Mit einem Audioguide bewaffnet, schauen wir in jeden Winkel und staunen über die geballte Ladung Technik aus dem Vor-IT-Zeitalter, die hier auf engstem Raum verbaut ist. In Anbetracht der vielen Schalter und Knöpfe und vor dem Hintergrund unserer eigenen Erfahrung mit Bootstechnik beschleicht uns der Gedanke: Was, wenn hier mal was nicht funktioniert? Wie findet man bei den vielen Kilometern an Kabeln und Schläuchen den Fehler....
Jedenfalls sind wir schwer beeindruckt!
(Weiter Angaben zum Schiff bei den Fotos unten...)
Titanic: Spannung pur
Die Titanic hat von Southampton kommend in Cherbourg angelegt, bevor sie über Irland fahrend "Kurs auf den Eisberg" genommen hatte. Die Ausstellung im Cité de la Mer ist so spannend gemacht. Schon der orginalgetreue Nachbau der Schalterhalle ist faszinierend. Die Ausstellung selbst wechselt zwischen Nachbauten z.B. von den Kojen in der ersten Klasse, Fotos der Passagiere und ihrer Geschichte, dreidimensionalen Darstellungen einiger Räume und Blick auf den weiten Ozean sowie Filmen ab. Wir sind vollkommen vom Geschehen eingenommen und erleben die Geschichte der Titanic so nah, wie sie bisher noch keiner der zahlreichen Kinofilme vermitteln konnte.
Im Ozean
Fantastisch gemacht! Didaktisch grandios aufbereitet, ein Highlight für Augen und Ohren! Wir sind total begeistert! Dabei wollten wir nach unserem Besuch im Oceanopolis in Brest hier gar nicht mehr reingehen. Wir finden die Gestaltung dieses Risenaquariums aber viel interessanter und lehrreicher als in Brest. Man gleitet von einer Attraktion zur nächsten und bemerkt dabei nicht, wie die Zeit vergeht. Von Langeweile keine Spur!
Klasse!
(Fotografieren war uns leider nur im U-Boot möglich!)

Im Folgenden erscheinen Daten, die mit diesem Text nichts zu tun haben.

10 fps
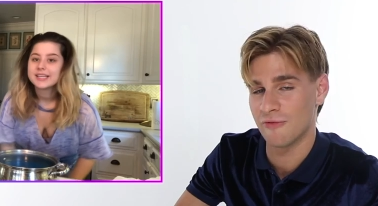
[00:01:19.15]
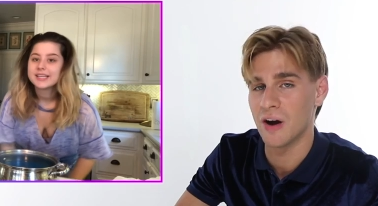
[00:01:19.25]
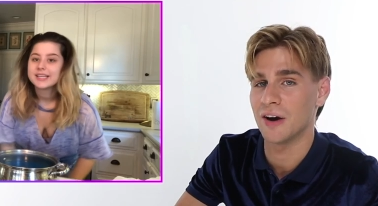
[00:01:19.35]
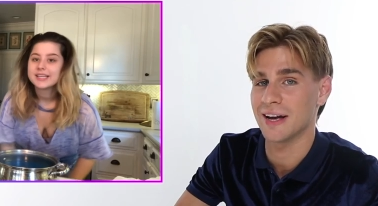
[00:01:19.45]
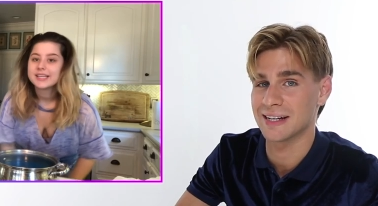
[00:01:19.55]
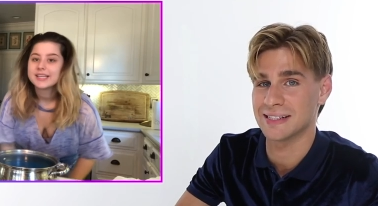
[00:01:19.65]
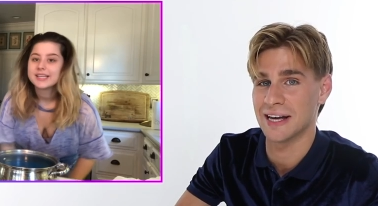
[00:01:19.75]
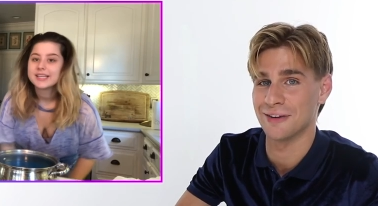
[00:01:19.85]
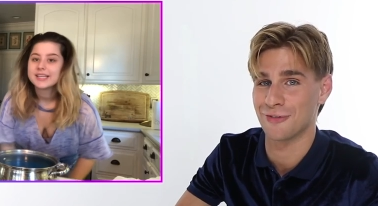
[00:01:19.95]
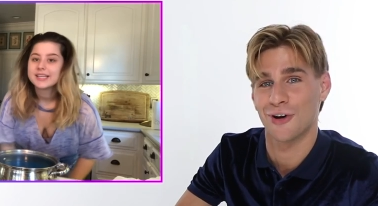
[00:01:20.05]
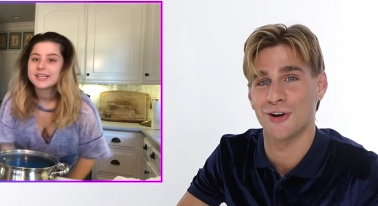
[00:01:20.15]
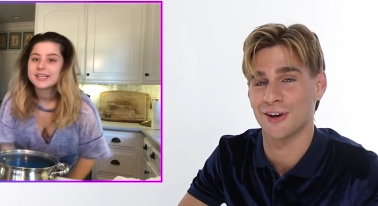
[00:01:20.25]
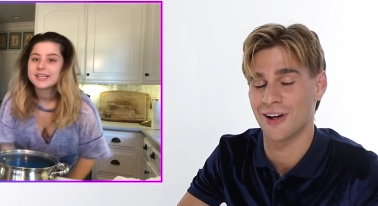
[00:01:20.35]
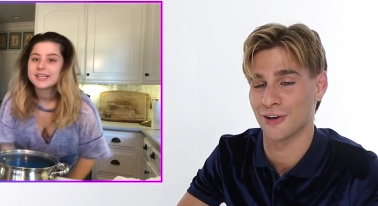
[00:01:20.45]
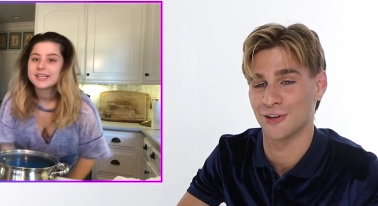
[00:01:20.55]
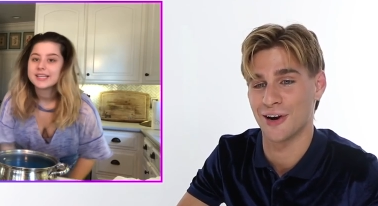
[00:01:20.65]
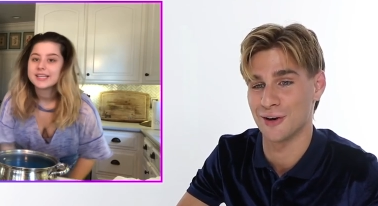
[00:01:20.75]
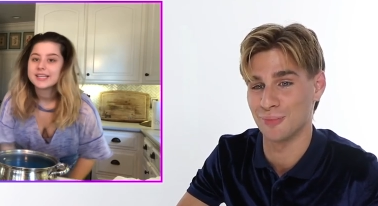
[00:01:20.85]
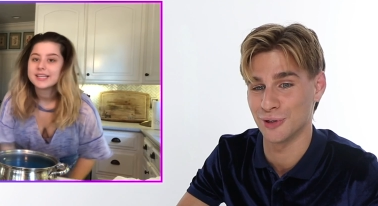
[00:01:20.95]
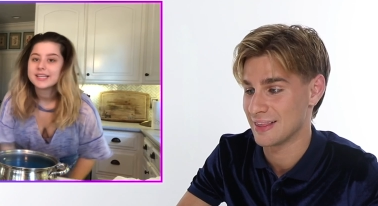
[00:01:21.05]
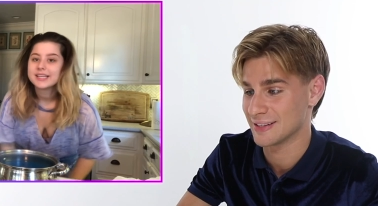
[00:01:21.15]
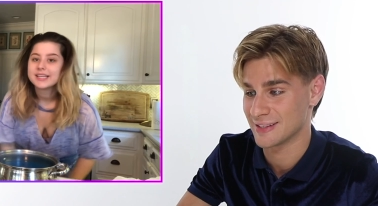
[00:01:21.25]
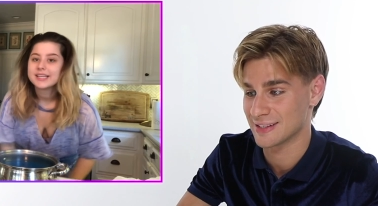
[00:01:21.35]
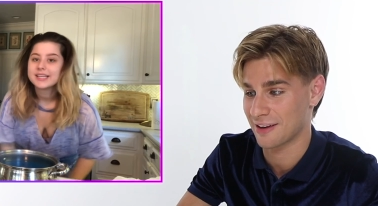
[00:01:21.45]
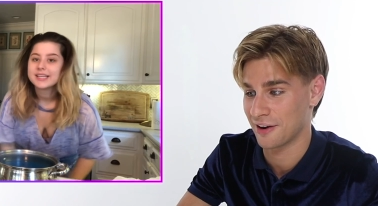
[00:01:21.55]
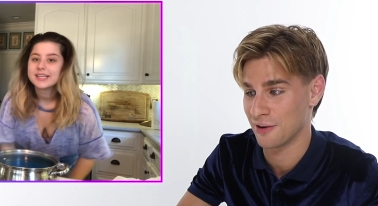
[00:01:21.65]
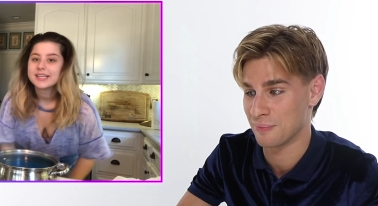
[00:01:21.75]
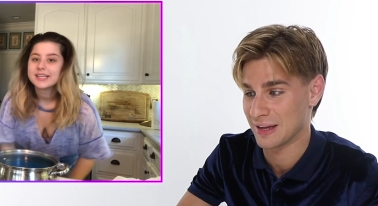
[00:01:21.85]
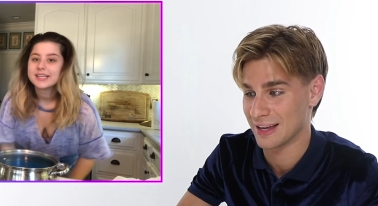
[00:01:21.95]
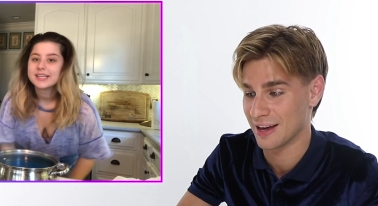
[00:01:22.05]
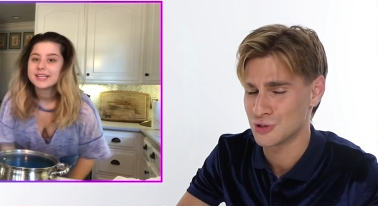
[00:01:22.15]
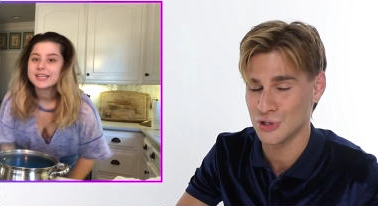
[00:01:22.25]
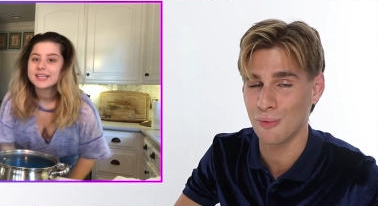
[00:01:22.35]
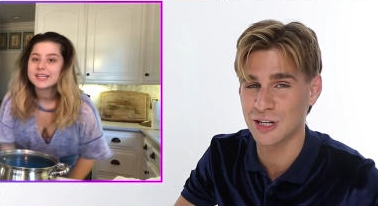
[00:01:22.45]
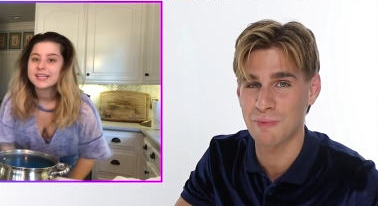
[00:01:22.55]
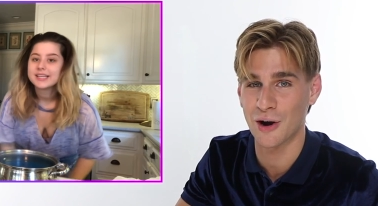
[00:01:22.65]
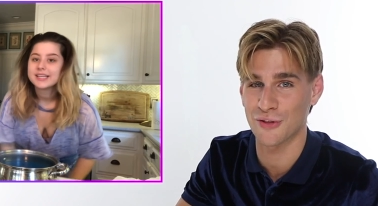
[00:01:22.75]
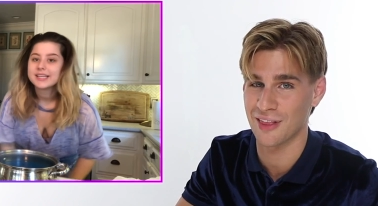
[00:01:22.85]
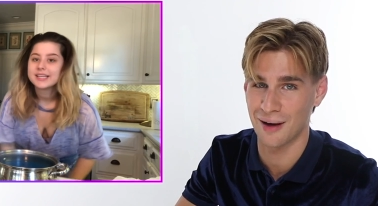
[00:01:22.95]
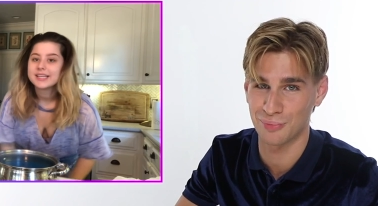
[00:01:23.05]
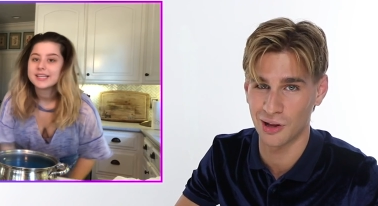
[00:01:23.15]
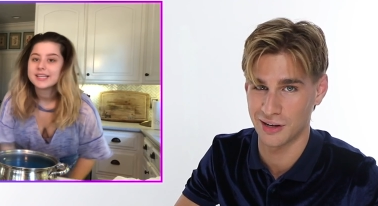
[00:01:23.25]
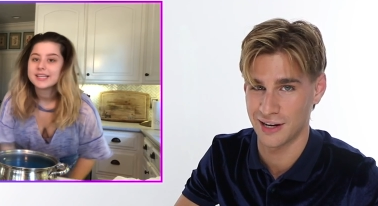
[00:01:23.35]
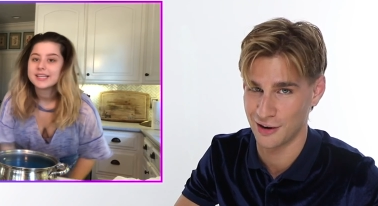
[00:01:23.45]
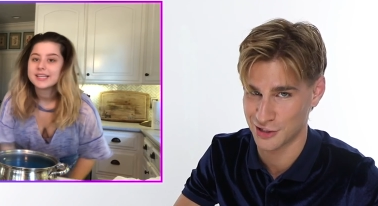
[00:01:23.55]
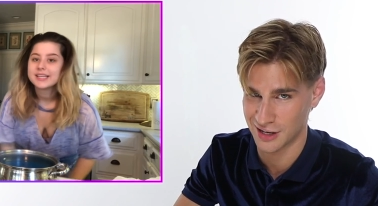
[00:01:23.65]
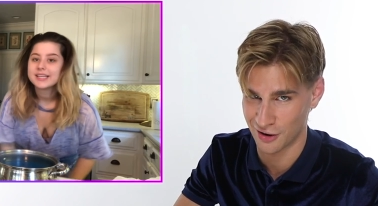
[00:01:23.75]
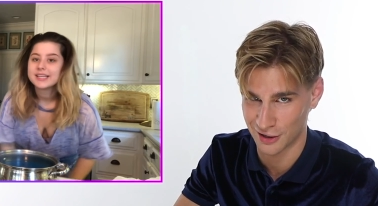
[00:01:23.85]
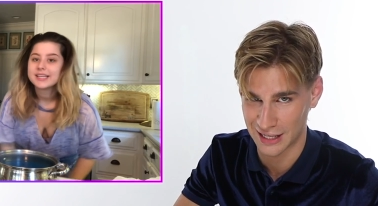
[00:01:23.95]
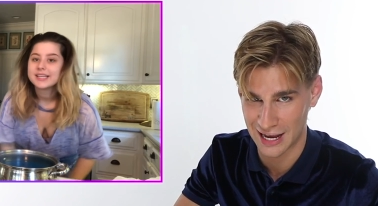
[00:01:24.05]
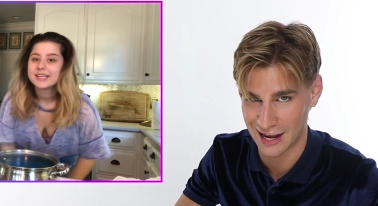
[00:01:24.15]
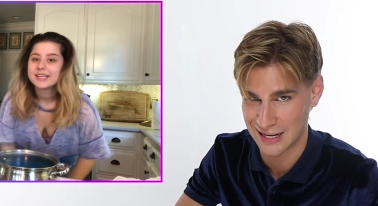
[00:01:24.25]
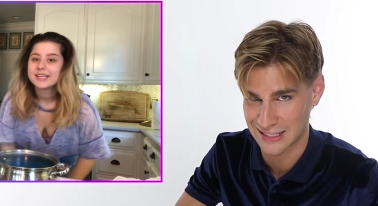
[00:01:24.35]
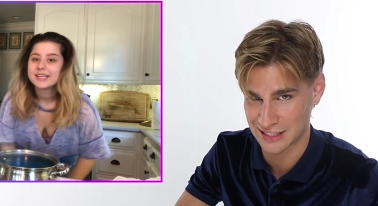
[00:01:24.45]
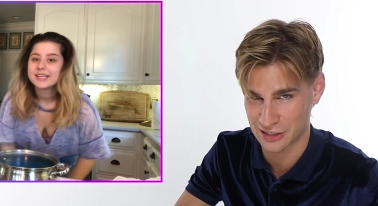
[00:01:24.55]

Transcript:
Speaker 1: very excited for her to color her hair blue. This is gonna be so much better than that blonde hair she currently has.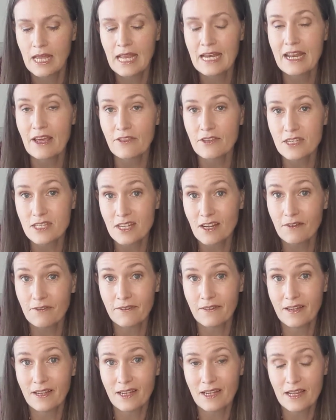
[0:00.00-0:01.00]
now this
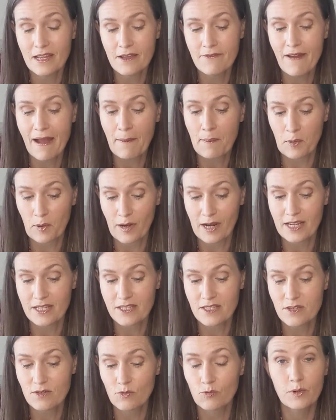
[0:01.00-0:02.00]
stuff
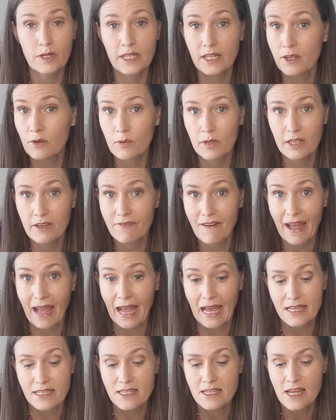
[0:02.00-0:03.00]
evaporates really, really
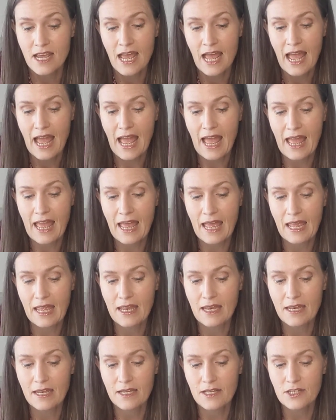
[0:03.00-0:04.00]
fast.
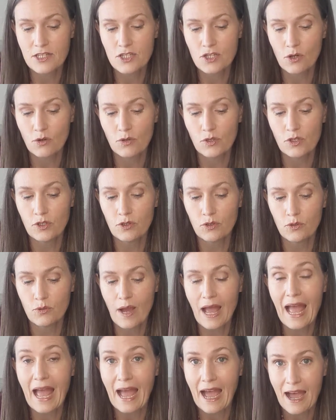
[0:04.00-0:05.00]
And so
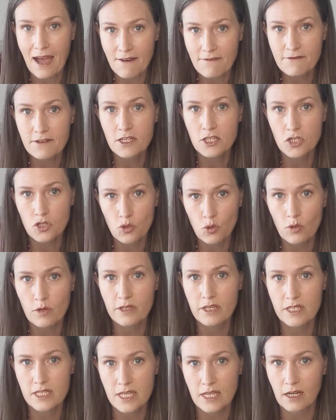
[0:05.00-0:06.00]
you have to
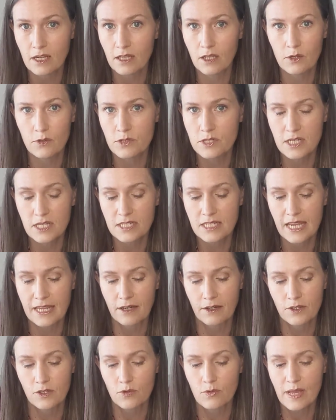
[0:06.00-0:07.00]
store this in a closed
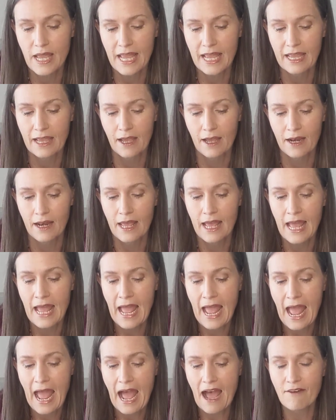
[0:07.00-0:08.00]
container. You can't
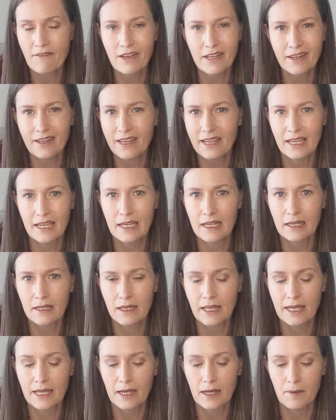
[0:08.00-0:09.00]
have it
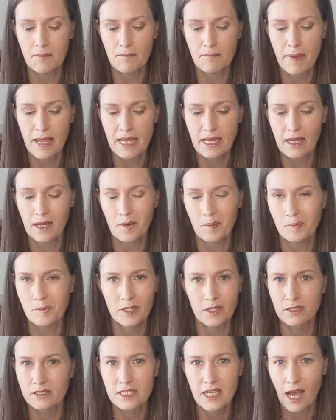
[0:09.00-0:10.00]
in like a makeup
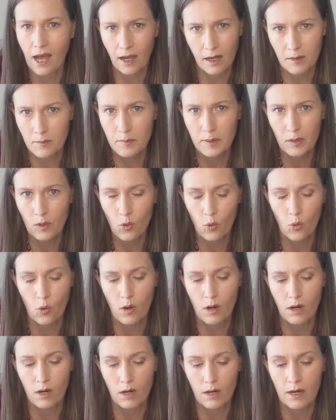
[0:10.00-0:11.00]
little tub,
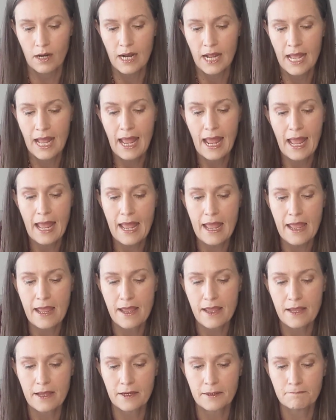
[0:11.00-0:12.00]
or
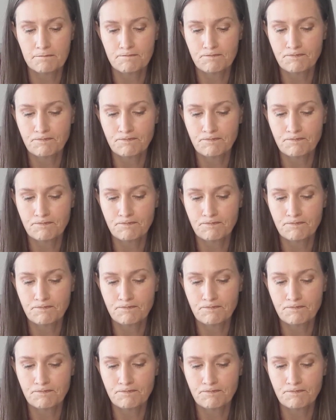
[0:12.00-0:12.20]
you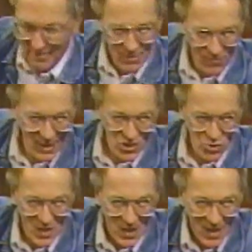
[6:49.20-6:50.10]
up to Front
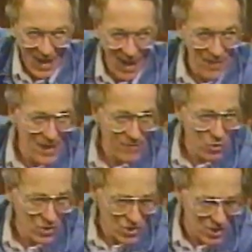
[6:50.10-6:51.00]
Street, and then
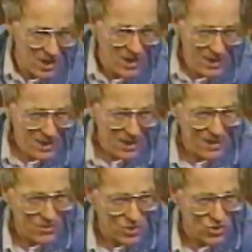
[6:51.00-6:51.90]
of course
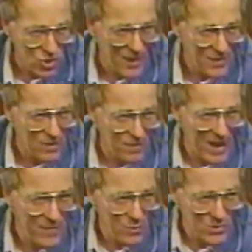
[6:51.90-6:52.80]
St. John the
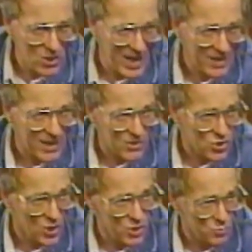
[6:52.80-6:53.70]
Divine, the original
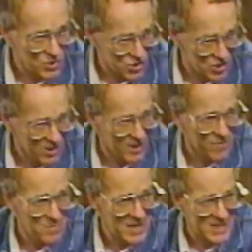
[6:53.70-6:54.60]
Anglican church, which is still
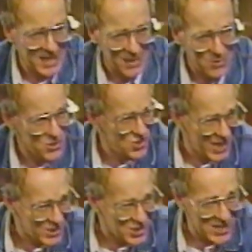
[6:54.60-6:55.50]
there from the
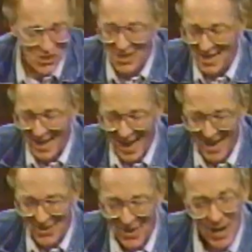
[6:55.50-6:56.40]
1860s,
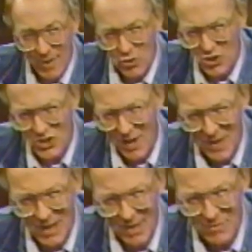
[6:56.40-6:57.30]
and of course nothing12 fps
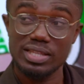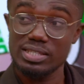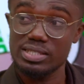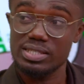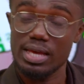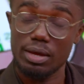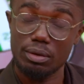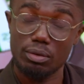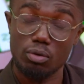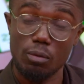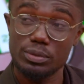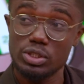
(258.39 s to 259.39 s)
this is a
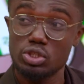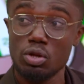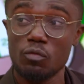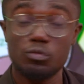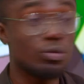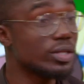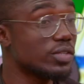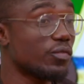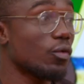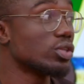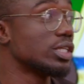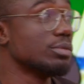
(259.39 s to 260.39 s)
competition of
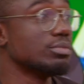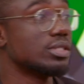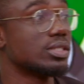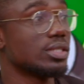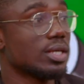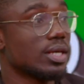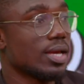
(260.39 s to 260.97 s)
24 teams.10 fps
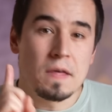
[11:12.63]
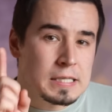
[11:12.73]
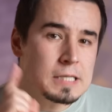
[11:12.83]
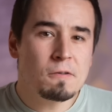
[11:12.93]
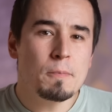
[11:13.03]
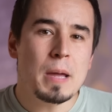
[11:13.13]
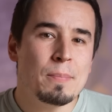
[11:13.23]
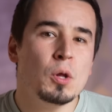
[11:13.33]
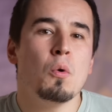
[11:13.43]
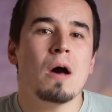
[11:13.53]
This is for
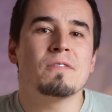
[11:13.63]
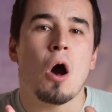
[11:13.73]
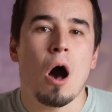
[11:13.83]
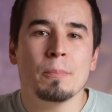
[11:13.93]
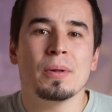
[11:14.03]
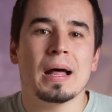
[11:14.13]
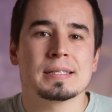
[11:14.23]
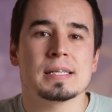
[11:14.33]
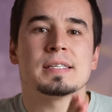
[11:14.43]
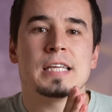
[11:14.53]
people who have
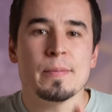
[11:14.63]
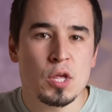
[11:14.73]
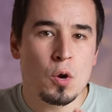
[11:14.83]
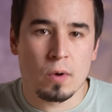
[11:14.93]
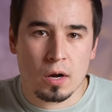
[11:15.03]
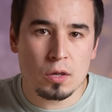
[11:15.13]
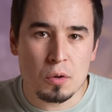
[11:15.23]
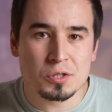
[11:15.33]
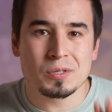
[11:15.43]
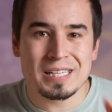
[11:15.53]
complex CPU
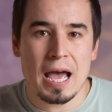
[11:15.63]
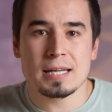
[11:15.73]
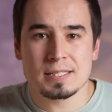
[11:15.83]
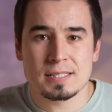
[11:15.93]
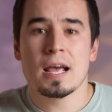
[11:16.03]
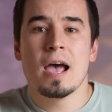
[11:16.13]
workloads or tasks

Noch ein bisschen Stadt...
..und warten auf unsere Segelreparatur, dann wollen bzw. müssen wir weiter. Unsere Stegnachbarn verwirren uns mit der Nachricht, dass sie ihre Pläne ändern mussten und nicht wie ursprünglich vorgenommen nach Brighton segeln können, weil UK Segler von Frankreich kommend nicht mehr ohne Quarantäne reinlässt. :)
Uffz. Wir hoffen, dass wir ohne Probleme in den Niederlanden einreisen können. Donnerstag soll's weitergehen, zunächst Richtung Duncerque.